"And now?" His fingers tangle in my hair, tilting my face to meet his gaze.
"Now I think maybe it's just how some people love." I smile, watching his pupils dilate at the implied confession. "Completely. Eternally. Obsessively."
His answering smile is like the sun breaking through clouds—rare, brilliant, transformative. "Yes," he agrees, pulling me closer. "That's exactly what it is."
And in the circle of his arms, bound not by silk but by something far more permanent, I finally understand what I've been running from all along. Not Hudson's intensity. Not his possession. But the terrifying, exhilarating certainty that I'm exactly where I belong—claimed, seen, cherished in a way I never thought possible.
Not just his. But his forever.
epilogue
. . .
Three weeks later
Hudson
I watchRobin move through my penthouse—our penthouse—with the easy familiarity of belonging. She's left her mark everywhere: books stacked on my previously pristine coffee table, a fuzzy throw blanket on the leather couch, her favorite tea in the kitchen cupboard. Three weeks of her living here, and the sterile space I once occupied has transformed into something warm, alive, inhabited. Just like me. But it's not enough. Not nearly enough. I need more. Need all of her. Not just sharing my home, but sharing my name, my life, my future. Until there's no separation between us at all.
She's working at the dining table, brow furrowed in concentration as she reviews acquisition documents. I've promoted her again—Special Projects Director to Chief Strategy Officer. Not because she's warming my bed, but because she's brilliant. Because the board was stunned by her analysis of theEuropean market expansion. Because even my most cutthroat executives defer to her insights now.
It should bother me, watching her carve out her own empire within mine. Instead, it fills me with a pride I've never felt before—not for my own accomplishments, but for hers. For us. For this strange, perfect unit we've become.
"You're staring," she says without looking up, a smile playing at the corner of her mouth.
"I'm admiring," I correct, moving behind her chair, hands settling on her shoulders. "My view. My right."
She laughs, tilting her head back to look at me. Upside down, those remarkable eyes still captivate me completely. "Your obsession, you mean."
"Yes." I don't deny it. Never will. "My everything."
I massage her shoulders, feeling the tension of a long workday beneath my fingers. She sighs, leaning into my touch, trusting me implicitly now where once she'd have pulled away. Progress. Victory.
"Dinner?" I suggest, pressing a kiss to the top of her head.
"I thought we were reviewing the Stevens portfolio tonight." She gestures to the stack of documents before her.
"Later." I close her laptop, ignoring her sound of protest. "I have plans for you first."
Her pupils dilate slightly, a flush creeping up her neck—the now-familiar signs of her arousal that I've cataloged like the collector of rare artifacts I've become. "What kind of plans?"
I take her hand, leading her away from the table, toward the terrace doors. The sun is setting over Manhattan, painting the sky in colors that can't compete with the gold flecks in Robin's eyes.

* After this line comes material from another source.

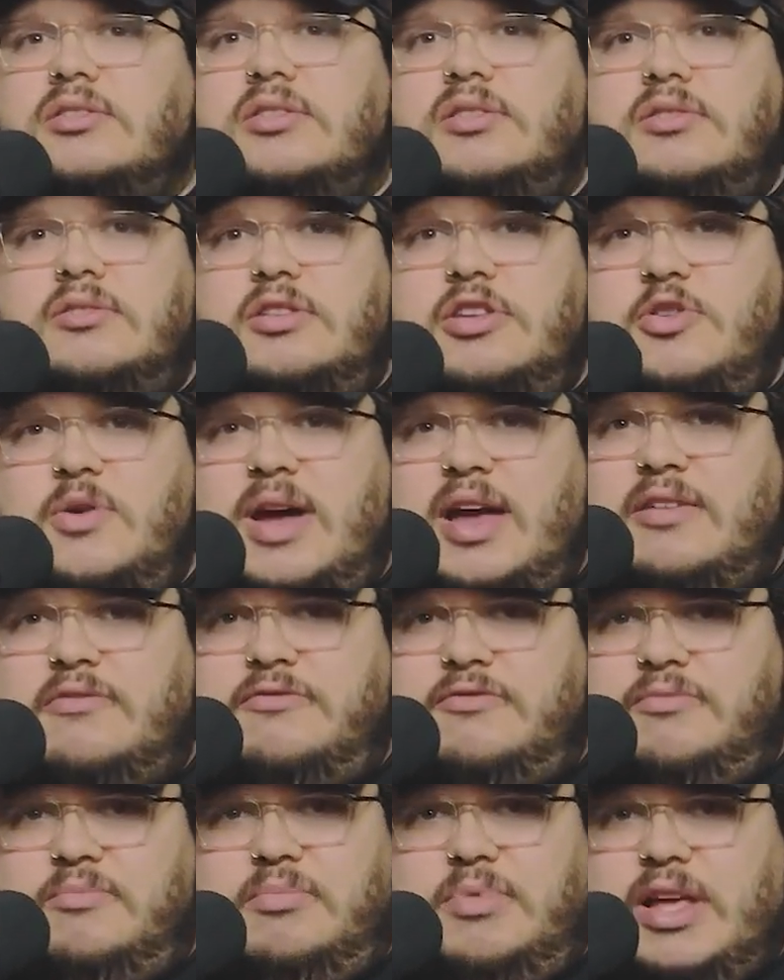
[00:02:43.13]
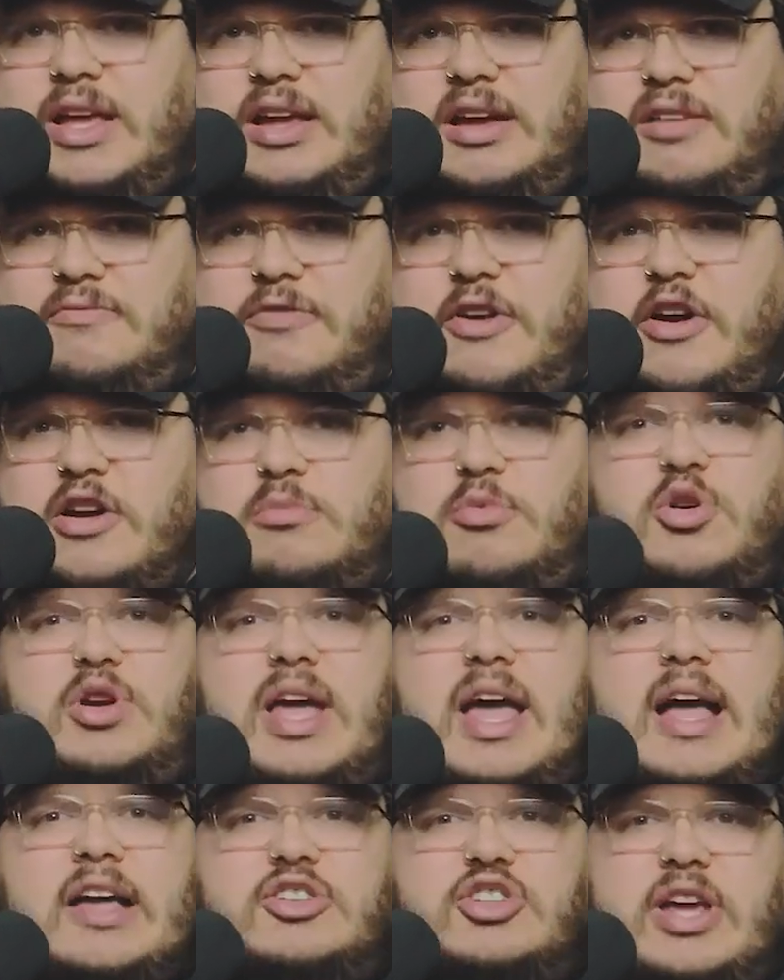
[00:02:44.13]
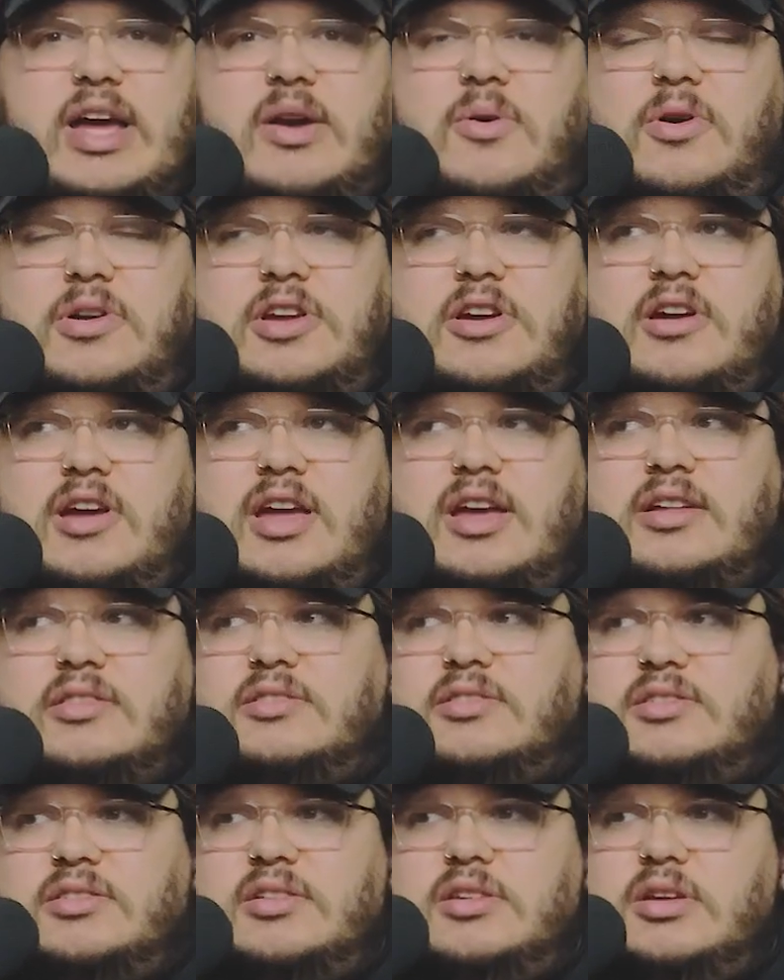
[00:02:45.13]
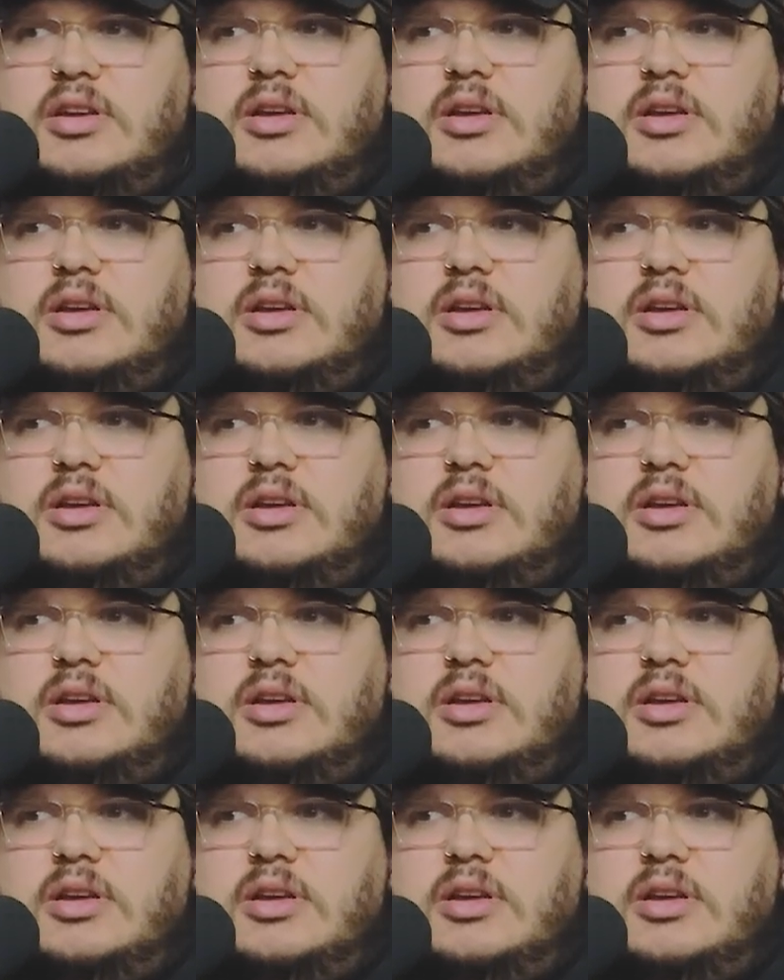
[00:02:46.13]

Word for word: You have like a veritable cash cow on your hands.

"Hudson?" Curiosity tinges her voice as I guide her onto the terrace, where I've had my staff prepare without her knowledge.
White roses in crystal vases. Champagne chilling in a silver bucket. The small black box placed precisely in the center of the glass table.
She stops short when she sees it, one hand flying to her throat in that unconscious gesture she makes when overwhelmed. "What is this?"
"What does it look like?" I turn her to face me, needing to see every flicker of emotion cross her expressive face.
"It looks like..." She swallows hard. "Hudson, we've only been together a month."
"Twenty-nine days," I correct. "And your point?"
"That's not long enough to?—"
"It's been long enough for you to completely reorder my existence," I interrupt. "Long enough for me to know with absolute certainty that I want you in my life. Permanently."